##### Data for the task #####

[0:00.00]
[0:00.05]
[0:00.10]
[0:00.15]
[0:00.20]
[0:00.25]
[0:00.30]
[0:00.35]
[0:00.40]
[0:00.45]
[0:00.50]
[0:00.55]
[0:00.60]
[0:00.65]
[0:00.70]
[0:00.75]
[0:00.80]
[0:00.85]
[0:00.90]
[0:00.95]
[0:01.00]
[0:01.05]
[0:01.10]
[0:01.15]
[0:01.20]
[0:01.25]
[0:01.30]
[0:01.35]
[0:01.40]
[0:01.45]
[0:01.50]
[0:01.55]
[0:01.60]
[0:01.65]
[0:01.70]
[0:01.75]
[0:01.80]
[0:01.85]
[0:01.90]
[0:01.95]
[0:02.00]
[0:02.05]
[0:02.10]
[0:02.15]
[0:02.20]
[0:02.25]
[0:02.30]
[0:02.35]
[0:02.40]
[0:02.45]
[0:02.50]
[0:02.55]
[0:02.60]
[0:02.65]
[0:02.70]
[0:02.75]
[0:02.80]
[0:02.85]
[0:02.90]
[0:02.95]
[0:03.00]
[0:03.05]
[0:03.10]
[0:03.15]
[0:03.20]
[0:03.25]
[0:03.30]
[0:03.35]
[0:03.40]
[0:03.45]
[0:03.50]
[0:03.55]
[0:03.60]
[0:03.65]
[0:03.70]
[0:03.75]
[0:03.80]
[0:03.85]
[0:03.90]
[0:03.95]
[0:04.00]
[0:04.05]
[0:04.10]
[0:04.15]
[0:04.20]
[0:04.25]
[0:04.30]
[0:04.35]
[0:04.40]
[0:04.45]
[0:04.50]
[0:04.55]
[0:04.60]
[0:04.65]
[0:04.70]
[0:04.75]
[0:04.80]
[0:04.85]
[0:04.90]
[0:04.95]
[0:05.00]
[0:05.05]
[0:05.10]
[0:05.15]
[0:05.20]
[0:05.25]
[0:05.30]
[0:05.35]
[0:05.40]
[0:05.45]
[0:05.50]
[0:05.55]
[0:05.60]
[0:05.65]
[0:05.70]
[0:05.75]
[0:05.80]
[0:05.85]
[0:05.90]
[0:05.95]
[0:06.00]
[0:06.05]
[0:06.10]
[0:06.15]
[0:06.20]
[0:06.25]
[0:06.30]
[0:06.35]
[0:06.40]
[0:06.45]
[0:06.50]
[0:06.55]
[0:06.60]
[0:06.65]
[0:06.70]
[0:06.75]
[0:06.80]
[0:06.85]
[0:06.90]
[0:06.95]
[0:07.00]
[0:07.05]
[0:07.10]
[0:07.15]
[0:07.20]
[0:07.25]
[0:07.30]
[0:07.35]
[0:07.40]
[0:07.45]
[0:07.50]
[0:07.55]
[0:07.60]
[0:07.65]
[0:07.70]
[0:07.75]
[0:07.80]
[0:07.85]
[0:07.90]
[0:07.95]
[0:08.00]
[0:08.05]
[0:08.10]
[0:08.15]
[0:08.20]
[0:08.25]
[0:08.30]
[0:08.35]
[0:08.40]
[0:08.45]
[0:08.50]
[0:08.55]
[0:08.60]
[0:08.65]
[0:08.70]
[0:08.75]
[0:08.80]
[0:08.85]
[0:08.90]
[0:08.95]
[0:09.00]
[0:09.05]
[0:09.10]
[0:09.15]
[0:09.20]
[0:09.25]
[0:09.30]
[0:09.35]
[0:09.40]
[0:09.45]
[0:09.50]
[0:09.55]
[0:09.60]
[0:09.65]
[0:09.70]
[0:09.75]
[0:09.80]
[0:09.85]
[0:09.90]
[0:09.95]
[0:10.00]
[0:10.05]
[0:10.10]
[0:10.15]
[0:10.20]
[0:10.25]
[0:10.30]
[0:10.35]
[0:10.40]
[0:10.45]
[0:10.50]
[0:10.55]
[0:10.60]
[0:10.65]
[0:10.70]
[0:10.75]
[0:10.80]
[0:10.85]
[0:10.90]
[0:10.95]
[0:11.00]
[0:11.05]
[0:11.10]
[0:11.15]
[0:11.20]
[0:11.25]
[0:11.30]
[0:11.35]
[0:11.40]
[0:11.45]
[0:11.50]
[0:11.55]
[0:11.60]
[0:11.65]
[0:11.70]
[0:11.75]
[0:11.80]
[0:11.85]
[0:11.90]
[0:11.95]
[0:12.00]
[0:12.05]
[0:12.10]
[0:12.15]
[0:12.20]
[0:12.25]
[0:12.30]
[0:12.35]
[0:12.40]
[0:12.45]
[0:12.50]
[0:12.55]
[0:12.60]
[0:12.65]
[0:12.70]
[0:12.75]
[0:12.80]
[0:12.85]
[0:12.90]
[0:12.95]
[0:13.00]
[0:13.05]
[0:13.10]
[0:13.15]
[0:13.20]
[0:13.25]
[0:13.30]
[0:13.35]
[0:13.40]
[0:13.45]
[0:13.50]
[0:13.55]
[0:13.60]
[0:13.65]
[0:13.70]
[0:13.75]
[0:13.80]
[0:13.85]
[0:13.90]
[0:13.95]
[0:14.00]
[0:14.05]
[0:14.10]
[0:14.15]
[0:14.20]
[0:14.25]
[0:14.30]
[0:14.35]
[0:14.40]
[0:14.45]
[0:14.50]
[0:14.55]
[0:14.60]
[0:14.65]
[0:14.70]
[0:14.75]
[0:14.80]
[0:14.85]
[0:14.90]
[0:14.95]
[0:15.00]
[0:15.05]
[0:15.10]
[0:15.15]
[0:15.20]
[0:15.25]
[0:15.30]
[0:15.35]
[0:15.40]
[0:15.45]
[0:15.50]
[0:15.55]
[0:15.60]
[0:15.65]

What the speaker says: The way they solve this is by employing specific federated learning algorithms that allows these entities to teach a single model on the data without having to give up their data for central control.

#####

**Assignment**:
Retype the entries shown above. Keep every word exactly as it is.

**Exercise output**:
[0:00.00]
[0:00.05]
[0:00.10]
[0:00.15]
[0:00.20]
[0:00.25]
[0:00.30]
[0:00.35]
[0:00.40]
[0:00.45]
[0:00.50]
[0:00.55]
[0:00.60]
[0:00.65]
[0:00.70]
[0:00.75]
[0:00.80]
[0:00.85]
[0:00.90]
[0:00.95]
[0:01.00]
[0:01.05]
[0:01.10]
[0:01.15]
[0:01.20]
[0:01.25]
[0:01.30]
[0:01.35]
[0:01.40]
[0:01.45]
[0:01.50]
[0:01.55]
[0:01.60]
[0:01.65]
[0:01.70]
[0:01.75]
[0:01.80]
[0:01.85]
[0:01.90]
[0:01.95]
[0:02.00]
[0:02.05]
[0:02.10]
[0:02.15]
[0:02.20]
[0:02.25]
[0:02.30]
[0:02.35]
[0:02.40]
[0:02.45]
[0:02.50]
[0:02.55]
[0:02.60]
[0:02.65]
[0:02.70]
[0:02.75]
[0:02.80]
[0:02.85]
[0:02.90]
[0:02.95]
[0:03.00]
[0:03.05]
[0:03.10]
[0:03.15]
[0:03.20]
[0:03.25]
[0:03.30]
[0:03.35]
[0:03.40]
[0:03.45]
[0:03.50]
[0:03.55]
[0:03.60]
[0:03.65]
[0:03.70]
[0:03.75]
[0:03.80]
[0:03.85]
[0:03.90]
[0:03.95]
[0:04.00]
[0:04.05]
[0:04.10]
[0:04.15]
[0:04.20]
[0:04.25]
[0:04.30]
[0:04.35]
[0:04.40]
[0:04.45]
[0:04.50]
[0:04.55]
[0:04.60]
[0:04.65]
[0:04.70]
[0:04.75]
[0:04.80]
[0:04.85]
[0:04.90]
[0:04.95]
[0:05.00]
[0:05.05]
[0:05.10]
[0:05.15]
[0:05.20]
[0:05.25]
[0:05.30]
[0:05.35]
[0:05.40]
[0:05.45]
[0:05.50]
[0:05.55]
[0:05.60]
[0:05.65]
[0:05.70]
[0:05.75]
[0:05.80]
[0:05.85]
[0:05.90]
[0:05.95]
[0:06.00]
[0:06.05]
[0:06.10]
[0:06.15]
[0:06.20]
[0:06.25]
[0:06.30]
[0:06.35]
[0:06.40]
[0:06.45]
[0:06.50]
[0:06.55]
[0:06.60]
[0:06.65]
[0:06.70]
[0:06.75]
[0:06.80]
[0:06.85]
[0:06.90]
[0:06.95]
[0:07.00]
[0:07.05]
[0:07.10]
[0:07.15]
[0:07.20]
[0:07.25]
[0:07.30]
[0:07.35]
[0:07.40]
[0:07.45]
[0:07.50]
[0:07.55]
[0:07.60]
[0:07.65]
[0:07.70]
[0:07.75]
[0:07.80]
[0:07.85]
[0:07.90]
[0:07.95]
[0:08.00]
[0:08.05]
[0:08.10]
[0:08.15]
[0:08.20]
[0:08.25]
[0:08.30]
[0:08.35]
[0:08.40]
[0:08.45]
[0:08.50]
[0:08.55]
[0:08.60]
[0:08.65]
[0:08.70]
[0:08.75]
[0:08.80]
[0:08.85]
[0:08.90]
[0:08.95]
[0:09.00]
[0:09.05]
[0:09.10]
[0:09.15]
[0:09.20]
[0:09.25]
[0:09.30]
[0:09.35]
[0:09.40]
[0:09.45]
[0:09.50]
[0:09.55]
[0:09.60]
[0:09.65]
[0:09.70]
[0:09.75]
[0:09.80]
[0:09.85]
[0:09.90]
[0:09.95]
[0:10.00]
[0:10.05]
[0:10.10]
[0:10.15]
[0:10.20]
[0:10.25]
[0:10.30]
[0:10.35]
[0:10.40]
[0:10.45]
[0:10.50]
[0:10.55]
[0:10.60]
[0:10.65]
[0:10.70]
[0:10.75]
[0:10.80]
[0:10.85]
[0:10.90]
[0:10.95]
[0:11.00]
[0:11.05]
[0:11.10]
[0:11.15]
[0:11.20]
[0:11.25]
[0:11.30]
[0:11.35]
[0:11.40]
[0:11.45]
[0:11.50]
[0:11.55]
[0:11.60]
[0:11.65]
[0:11.70]
[0:11.75]
[0:11.80]
[0:11.85]
[0:11.90]
[0:11.95]
[0:12.00]
[0:12.05]
[0:12.10]
[0:12.15]
[0:12.20]
[0:12.25]
[0:12.30]
[0:12.35]
[0:12.40]
[0:12.45]
[0:12.50]
[0:12.55]
[0:12.60]
[0:12.65]
[0:12.70]
[0:12.75]
[0:12.80]
[0:12.85]
[0:12.90]
[0:12.95]
[0:13.00]
[0:13.05]
[0:13.10]
[0:13.15]
[0:13.20]
[0:13.25]
[0:13.30]
[0:13.35]
[0:13.40]
[0:13.45]
[0:13.50]
[0:13.55]
[0:13.60]
[0:13.65]
[0:13.70]
[0:13.75]
[0:13.80]
[0:13.85]
[0:13.90]
[0:13.95]
[0:14.00]
[0:14.05]
[0:14.10]
[0:14.15]
[0:14.20]
[0:14.25]
[0:14.30]
[0:14.35]
[0:14.40]
[0:14.45]
[0:14.50]
[0:14.55]
[0:14.60]
[0:14.65]
[0:14.70]
[0:14.75]
[0:14.80]
[0:14.85]
[0:14.90]
[0:14.95]
[0:15.00]
[0:15.05]
[0:15.10]
[0:15.15]
[0:15.20]
[0:15.25]
[0:15.30]
[0:15.35]
[0:15.40]
[0:15.45]
[0:15.50]
[0:15.55]
[0:15.60]
[0:15.65]

What the speaker says: The way they solve this is by employing specific federated learning algorithms that allows these entities to teach a single model on the data without having to give up their data for central control.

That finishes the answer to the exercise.